As the harvest season slows considerably, the autumnal colors abound. The changing colors of the foliage on the trees is in fact, their preparation for winter. Leaves contain three pigments, which are natural substances that give them their color. The first, chlorophyll, is green and is necessary for photosynthesis, which is how trees use sunlight to produce food–green foods like broccoli, spinach, and kale contain chlorophyll. Carotenoids give orange and yellow colors to leaves as well as carrots, winter squash and corn. Both chlorophyll and carotenoids are present in leaves throughout the growing season, however the chlorophyll dominates and covers the carotenoid so we don’t see the yellow and oranges in the summer; this happens when chlorophyll production slows in the fall. The third color, red, is created by anthocyanins, which are present in beets, cherries, cranberries and strawberries. Some trees cannot make anthocyanins and others need certain conditions in the fall for the red colors to appear.

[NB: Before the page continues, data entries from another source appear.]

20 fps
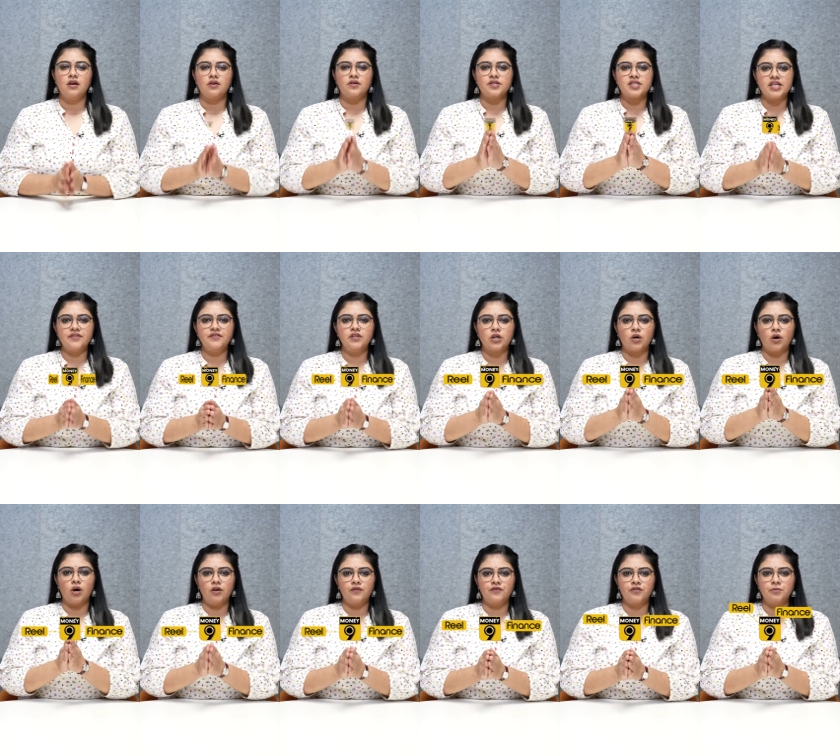Received a
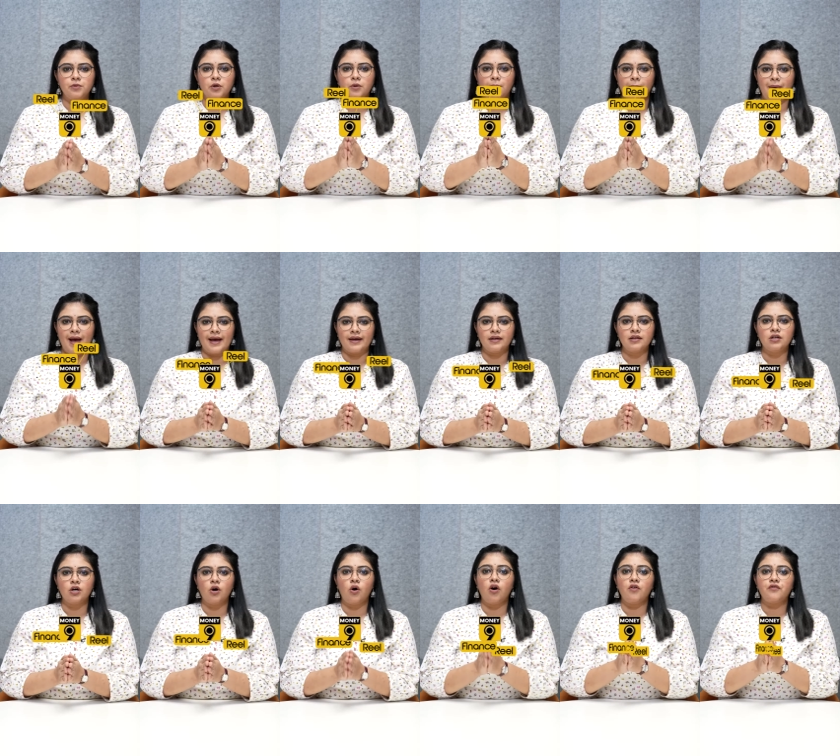call from your
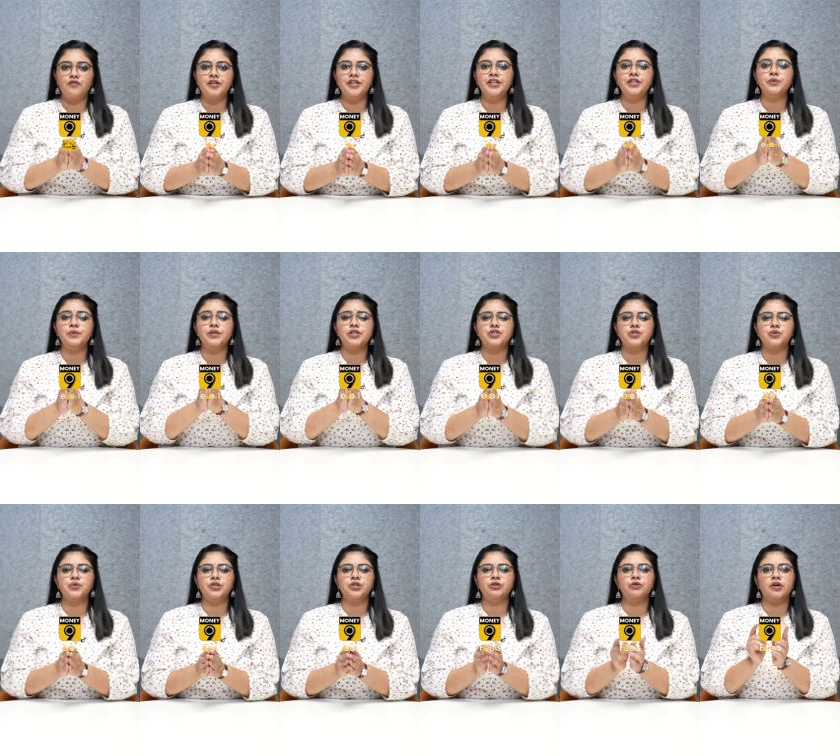bank offering to
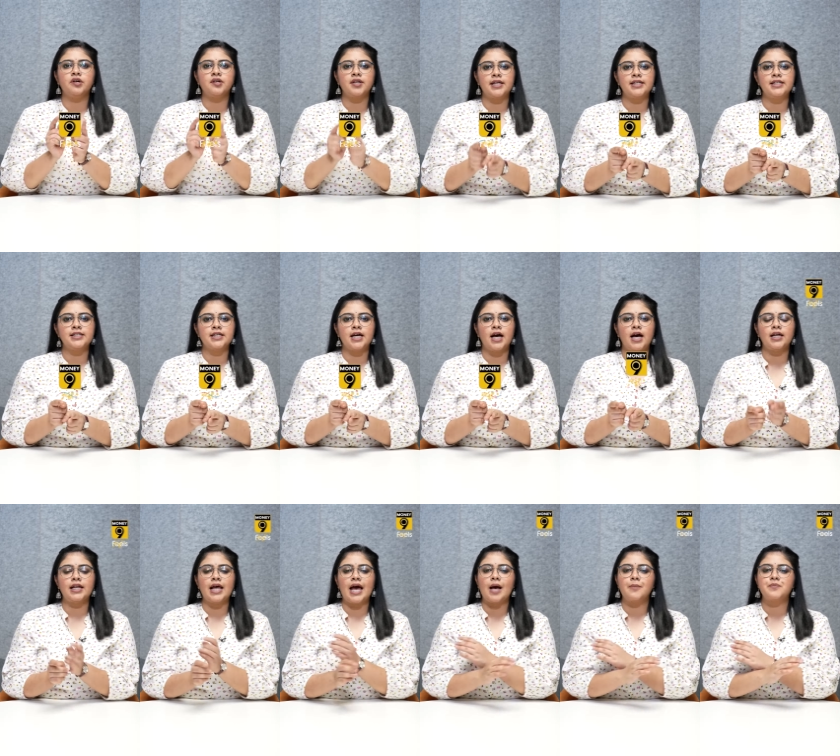issue you a credit
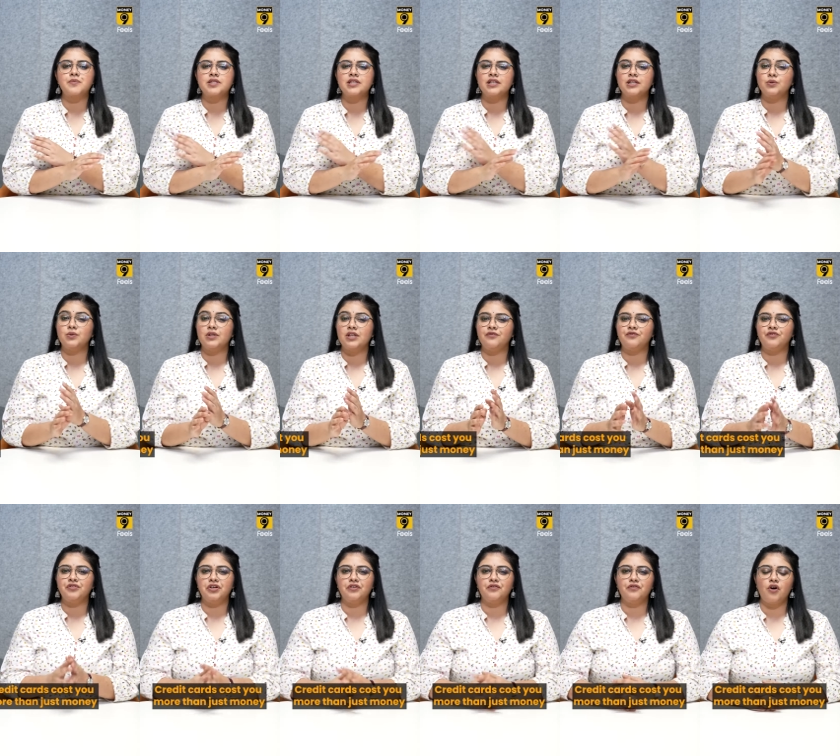card absolutely
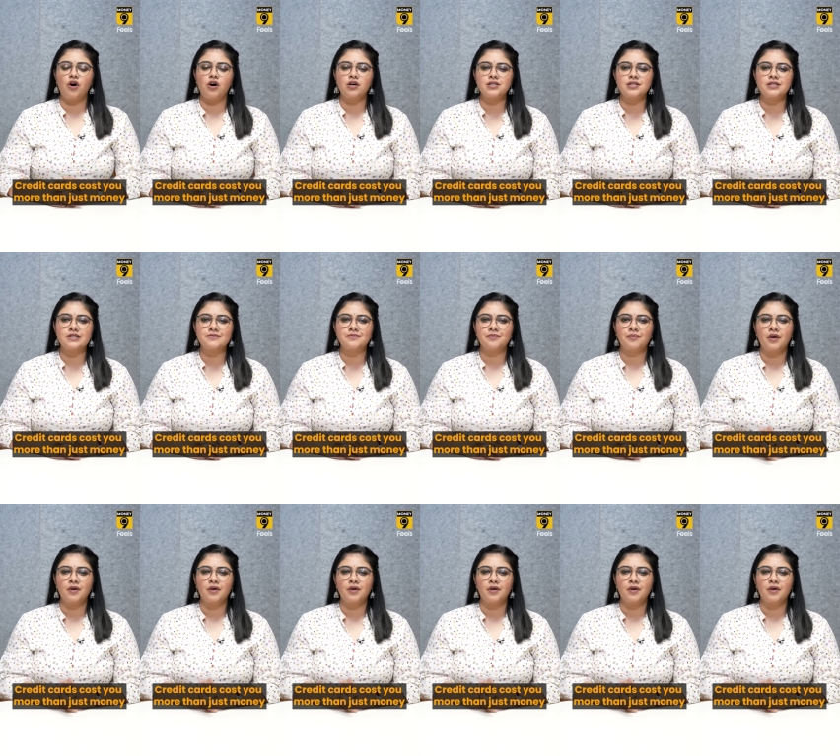free of cost?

Trees actually recognize that temperatures are becoming cooler and that days are growing shorter and prepare for the stress of winter. Leaf changes occur due to light, temperature and pH. As daylight decreases, so does the production of chlorophyll, thus the yellow and orange carotenoids, which are not affected by light and weather, begin to show in the autumn leaves. Foliage with carotenoids and no anthocyanins are yellow as displayed on many birch, poplar and aspen trees. Some oak leaves appear brown due to the absence of carotenoids and the presence of tannins. The reds from anthocyanins require light and they are actually a form of protection for the tree. On sunny days, leaves produce sugar, however cool nights prevent the sap from moving back through the veins and through the branches and trunk of the tree. Anthocyanins help the trees retain the sap in the leaves prior to dropping off, which helps the tree to get ready for the next growing season. Bright hues of red, scarlet and crimson like we see on red maples, dogwoods and sumac are due to the presence of anthocyanins. The combination of anthocyanins and carotenoids produces the fiery oranges and orange-gold leaf colors as displayed on sugar maples and some hickories and oaks.

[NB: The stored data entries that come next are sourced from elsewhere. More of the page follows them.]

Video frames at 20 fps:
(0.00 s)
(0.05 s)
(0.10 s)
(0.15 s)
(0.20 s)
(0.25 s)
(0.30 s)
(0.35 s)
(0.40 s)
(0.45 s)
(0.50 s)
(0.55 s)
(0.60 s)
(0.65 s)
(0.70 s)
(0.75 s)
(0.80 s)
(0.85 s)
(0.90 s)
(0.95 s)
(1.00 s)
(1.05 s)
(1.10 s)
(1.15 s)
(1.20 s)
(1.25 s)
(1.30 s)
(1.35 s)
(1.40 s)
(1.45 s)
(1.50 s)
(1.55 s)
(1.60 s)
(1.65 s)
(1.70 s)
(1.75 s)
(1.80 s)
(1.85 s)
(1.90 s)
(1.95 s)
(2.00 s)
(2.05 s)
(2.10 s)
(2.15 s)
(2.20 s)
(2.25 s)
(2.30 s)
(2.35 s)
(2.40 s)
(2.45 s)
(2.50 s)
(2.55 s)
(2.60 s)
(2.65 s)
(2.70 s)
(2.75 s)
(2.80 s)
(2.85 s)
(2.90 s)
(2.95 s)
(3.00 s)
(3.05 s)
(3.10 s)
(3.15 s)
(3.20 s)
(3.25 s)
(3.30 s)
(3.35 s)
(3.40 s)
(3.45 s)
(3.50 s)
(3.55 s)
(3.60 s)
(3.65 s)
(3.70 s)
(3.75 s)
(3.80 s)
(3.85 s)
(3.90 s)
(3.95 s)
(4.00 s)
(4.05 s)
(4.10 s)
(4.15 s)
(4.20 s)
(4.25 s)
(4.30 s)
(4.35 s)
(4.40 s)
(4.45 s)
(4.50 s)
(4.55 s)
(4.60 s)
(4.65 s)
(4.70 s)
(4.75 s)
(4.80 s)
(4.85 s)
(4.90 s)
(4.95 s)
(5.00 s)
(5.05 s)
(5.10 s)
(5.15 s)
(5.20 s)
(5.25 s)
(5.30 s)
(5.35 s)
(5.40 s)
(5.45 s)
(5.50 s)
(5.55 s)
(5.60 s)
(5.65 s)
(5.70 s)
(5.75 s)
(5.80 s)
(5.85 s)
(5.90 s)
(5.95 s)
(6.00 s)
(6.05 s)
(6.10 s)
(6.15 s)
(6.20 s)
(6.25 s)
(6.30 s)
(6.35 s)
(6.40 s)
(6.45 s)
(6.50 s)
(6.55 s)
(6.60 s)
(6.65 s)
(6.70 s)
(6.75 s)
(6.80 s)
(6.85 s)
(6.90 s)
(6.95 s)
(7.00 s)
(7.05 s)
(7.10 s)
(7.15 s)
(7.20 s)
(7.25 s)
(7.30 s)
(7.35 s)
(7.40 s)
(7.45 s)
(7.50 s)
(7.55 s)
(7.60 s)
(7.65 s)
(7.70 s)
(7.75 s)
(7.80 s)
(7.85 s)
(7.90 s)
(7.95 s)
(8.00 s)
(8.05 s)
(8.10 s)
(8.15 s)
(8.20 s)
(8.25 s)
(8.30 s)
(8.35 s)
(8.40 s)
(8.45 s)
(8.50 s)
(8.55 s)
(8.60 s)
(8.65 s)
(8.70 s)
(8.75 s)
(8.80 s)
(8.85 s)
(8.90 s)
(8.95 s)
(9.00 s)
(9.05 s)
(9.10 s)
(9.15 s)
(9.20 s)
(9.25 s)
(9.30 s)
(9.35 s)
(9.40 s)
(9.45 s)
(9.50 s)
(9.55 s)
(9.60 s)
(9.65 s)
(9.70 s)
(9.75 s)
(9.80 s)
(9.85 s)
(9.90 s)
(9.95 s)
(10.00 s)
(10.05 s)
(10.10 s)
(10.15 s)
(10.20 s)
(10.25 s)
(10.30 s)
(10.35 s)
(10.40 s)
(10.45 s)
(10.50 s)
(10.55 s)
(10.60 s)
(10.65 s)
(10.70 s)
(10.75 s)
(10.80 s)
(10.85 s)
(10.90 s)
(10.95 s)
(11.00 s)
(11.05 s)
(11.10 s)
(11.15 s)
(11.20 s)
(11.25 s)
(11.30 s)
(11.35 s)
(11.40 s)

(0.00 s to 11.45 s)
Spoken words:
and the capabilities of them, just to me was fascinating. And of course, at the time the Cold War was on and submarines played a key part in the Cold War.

Sunny days allow for the most brilliant displays of color, while a succession of cloudy days will give us more brown and yellow leaves. Although the light plays a large part in the fall color spectacle, the temperature and annual rainfall also affect the leaf colors. Drought may delay color, too much rain will lessen the colors and a harsh freeze can cause leaves to turn brown and fall off early in the season.

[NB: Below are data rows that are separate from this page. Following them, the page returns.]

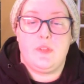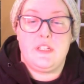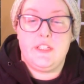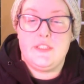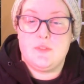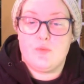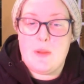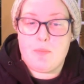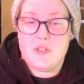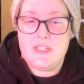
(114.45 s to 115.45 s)
These
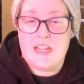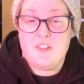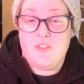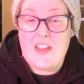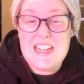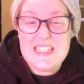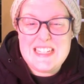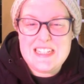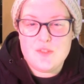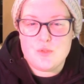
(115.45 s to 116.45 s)
represent
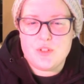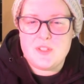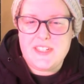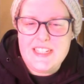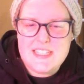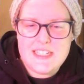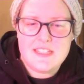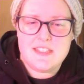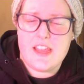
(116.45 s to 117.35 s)
phases or seasons.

While the trunk, roots, branches and twigs of trees can bear freezing temperatures, the leaves are more fragile. Thin leaves filled with sap will freeze, so they need to be shed for the tree’s survival. Therefore as daylight decreases, trees go through a process where they build up a layer of cells at the bottom of the leaf stem (sort of like a tiny cork) also known as the separation layer. This process, called abscission, seals off the leaf stems where they are attached to the twig of the tree, and eventually they fall off.
Leaves float and flutter down on breezes and some fall in massive quantities with wind and rain. The red maple just outside my bedroom window has been glorious for weeks now, however the other night when the temperature dropped below 30 degrees, I awoke to a leafless tree. I’ve been scuffling through leaves for over a month now; I enjoy the sound and the action. I am happy that the leaves are blanketing my herb and vegetable gardens and will insulate them from the winter weather. Fallen leaves decompose and provide new nutrition for the earth as well as become a layer of humus for the woods around me.